Opere di A. Antico, A. Gabrieli, G. Cavazzoni, A. Valente, G. Frescobaldi, D. Zipoli, G. B. Martini, V. Bellini, D. Cimarosa

Musica per organo dal Trecento all’Ottocento

Opere di C. Paumann, S. Aguilera de Heredia, P. de Araújo, L. Chaumont, A. Scarlatti, D. Cimarosa

L’organo antico

Opere di H. Aston, P. Attaingnant, H. Newsiedler, J. A. Dalza, A. Valente, M. R. Coelho, Chr. Erbach, Ign. de Echeverria, J. do Sacramento, C. Seixas, J. de Sousa Carvalho, S. de Alberto, A. Soler

Recensioni


“Fu un avvenimento musicale rinfrescante, piacevole, e arioso, per ciò che era suonato, chi lo suonava e dove era suonato. Brauchli suonò con un brio e una fiducia da convincere che il venerdì sera il Busch-Reisinger Museum è il posto dove si possono avere piaceri inusuali e di alta qualità, fuori dai sentieri battuti.”

The Boston Globe (USA), Richard Buell

“Bernard Brauchli, con il suo immenso talento e la sua perfetta padronanza dello strumento, ha saputo trarre il massimo dall’organo di Valère, che, bisogna ricordarlo, è il più antico organo suonabile al mondo.
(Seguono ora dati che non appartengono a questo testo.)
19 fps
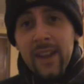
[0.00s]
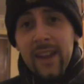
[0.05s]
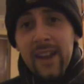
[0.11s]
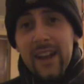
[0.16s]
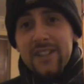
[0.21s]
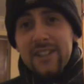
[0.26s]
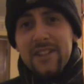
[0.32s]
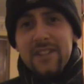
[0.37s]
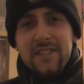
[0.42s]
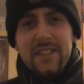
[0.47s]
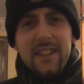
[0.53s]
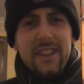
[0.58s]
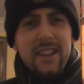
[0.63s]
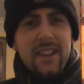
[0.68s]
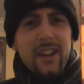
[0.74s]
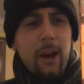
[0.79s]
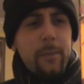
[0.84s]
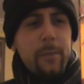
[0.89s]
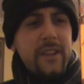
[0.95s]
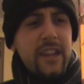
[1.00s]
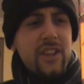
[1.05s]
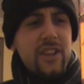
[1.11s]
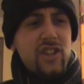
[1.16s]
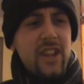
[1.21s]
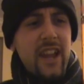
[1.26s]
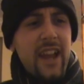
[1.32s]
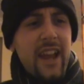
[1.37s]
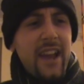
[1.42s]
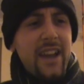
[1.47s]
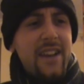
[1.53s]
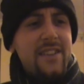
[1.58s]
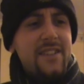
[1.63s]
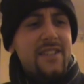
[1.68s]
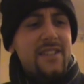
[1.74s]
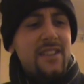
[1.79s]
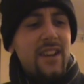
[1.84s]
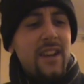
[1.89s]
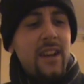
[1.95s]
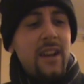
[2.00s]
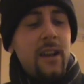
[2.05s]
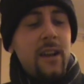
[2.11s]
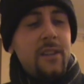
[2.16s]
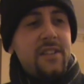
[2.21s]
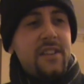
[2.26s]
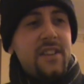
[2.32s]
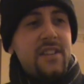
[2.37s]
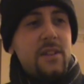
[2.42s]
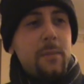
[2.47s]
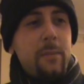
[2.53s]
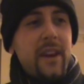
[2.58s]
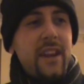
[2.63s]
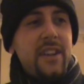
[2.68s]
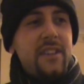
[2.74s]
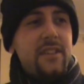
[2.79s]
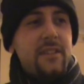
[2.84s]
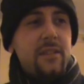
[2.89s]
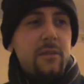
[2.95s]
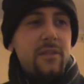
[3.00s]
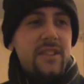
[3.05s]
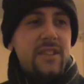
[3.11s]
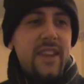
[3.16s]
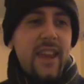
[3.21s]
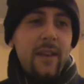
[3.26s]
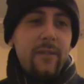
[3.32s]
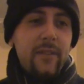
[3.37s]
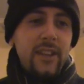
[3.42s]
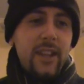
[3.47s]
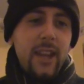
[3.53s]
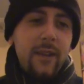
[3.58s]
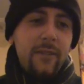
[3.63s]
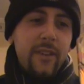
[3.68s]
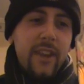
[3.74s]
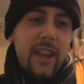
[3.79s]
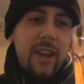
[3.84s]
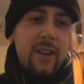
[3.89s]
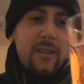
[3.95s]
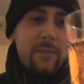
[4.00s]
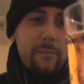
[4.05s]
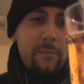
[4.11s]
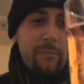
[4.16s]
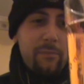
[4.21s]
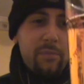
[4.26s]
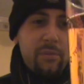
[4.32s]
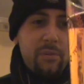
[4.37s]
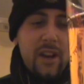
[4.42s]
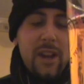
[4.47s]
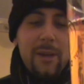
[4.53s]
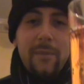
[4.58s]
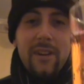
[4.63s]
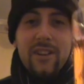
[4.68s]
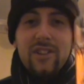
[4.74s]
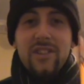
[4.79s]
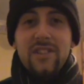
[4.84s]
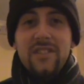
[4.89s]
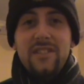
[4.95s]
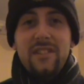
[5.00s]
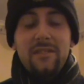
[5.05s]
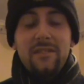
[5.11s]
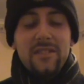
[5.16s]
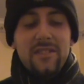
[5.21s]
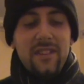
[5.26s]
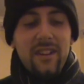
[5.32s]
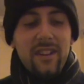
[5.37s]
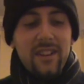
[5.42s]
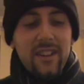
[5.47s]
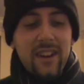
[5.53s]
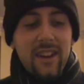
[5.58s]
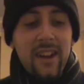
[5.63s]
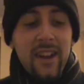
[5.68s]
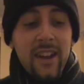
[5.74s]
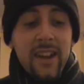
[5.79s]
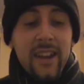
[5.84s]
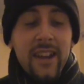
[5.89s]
as you can see the carbonation has dissipated altogether, leaving it pretty much a still cider.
Così affidata alle mani esperte di un tal virtuoso, la “vecchia dama” ha saputo dimostrare che non era solamente un’opera d’arte inestimabile, ma anche uno strumento di musica capace di incantare i melomani più esigenti, questo grazie alle sonorità straordinarie che permette di riprodurre, e grazie all’artista del giorno.”

Le Nouvelliste (Sion, Svizzera), J. Steinmann

“Sono stato molto impresso da un concerto di un duo sul quale sono caduto per caso, Yuko Hayashi e Bernard Brauchli, che suonavano un gruppo di concerti di Soler su due organi positivi.”
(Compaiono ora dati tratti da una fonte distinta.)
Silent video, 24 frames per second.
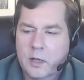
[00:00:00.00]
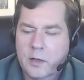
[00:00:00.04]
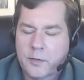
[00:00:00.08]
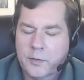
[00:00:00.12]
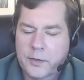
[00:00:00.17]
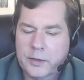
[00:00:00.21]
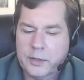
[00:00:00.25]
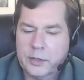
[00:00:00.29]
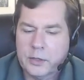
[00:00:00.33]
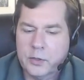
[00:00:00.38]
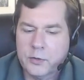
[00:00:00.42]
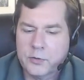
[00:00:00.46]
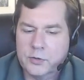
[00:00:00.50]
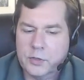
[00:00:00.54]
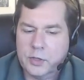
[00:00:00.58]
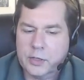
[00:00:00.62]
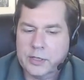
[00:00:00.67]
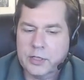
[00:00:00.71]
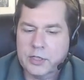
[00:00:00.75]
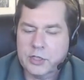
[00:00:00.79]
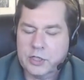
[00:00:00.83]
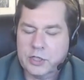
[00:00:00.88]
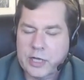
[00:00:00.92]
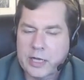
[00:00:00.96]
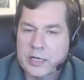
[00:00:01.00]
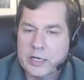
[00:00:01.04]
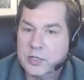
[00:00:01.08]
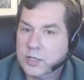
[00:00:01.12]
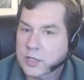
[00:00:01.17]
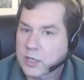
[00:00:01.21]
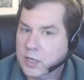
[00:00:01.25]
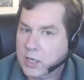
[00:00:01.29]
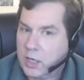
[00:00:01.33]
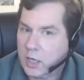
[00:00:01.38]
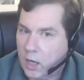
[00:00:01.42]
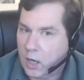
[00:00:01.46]
the user can change
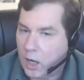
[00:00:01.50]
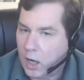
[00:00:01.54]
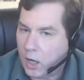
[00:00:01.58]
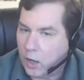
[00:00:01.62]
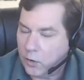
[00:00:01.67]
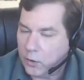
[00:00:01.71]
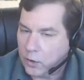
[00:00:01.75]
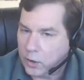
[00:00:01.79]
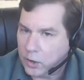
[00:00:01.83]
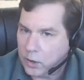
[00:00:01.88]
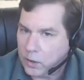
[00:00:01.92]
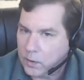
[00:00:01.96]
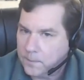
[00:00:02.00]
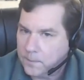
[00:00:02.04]
the color,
The New Yorker (USA), Nicholas Kenyon

“L’interpretazione modesta e discreta di questo repertorio (Musica iberica per organo dal Cinquecento all’Ottocento) di Bernard Brauchli sembra assolutamente appropriata; la combinazione ideale dell’organo e della musica si giustificano da loro stessi. L’interpretazione di Bernard Brauchli è sempre pulita, precisa e chiara, e si distingue per una naturale espressività che sembra assolutamente appropriata.”

Early Music (Londra), John Kitchen

“Bernard Brauchli, un profondo intenditore della musica per organo spagnola, rivela tutta la bellezza dell’organo tanto come strumento di musica da camera che come grande organo… Un disco di organo eccezionalmente bello.”

Alte Musik Aktuell (Germania), Rüdiger Schwarz

“Questo compact [The Organ of Evora Cathedral] contiene opere di musica per organo la più sensuale che uno possa desiderare di ascoltare. C’è una qualità magica che questa musica suscita e che Brauchli certamente sa come sfruttare per portare queste opere al loro massimo potenziale di grandezza. Insomma, questo è un CD eccezionale, e vi fareste un’ingiustizia a non ascoltarlo.”

The National Guide to Compact Discs (USA)

“Durante questo programma, la tecnica tastieristica dell’artista svizzero Bernard Brauchli è sicura e facile, e dimostra chiaramente il suo affetto e la sua familiarità con questo ramo relativamente oscuro della cultura organistica. Altre produzioni di questo tipo, tratte dalla sua biblioteca, sarebbero aggiunte benvenute per la discografia.”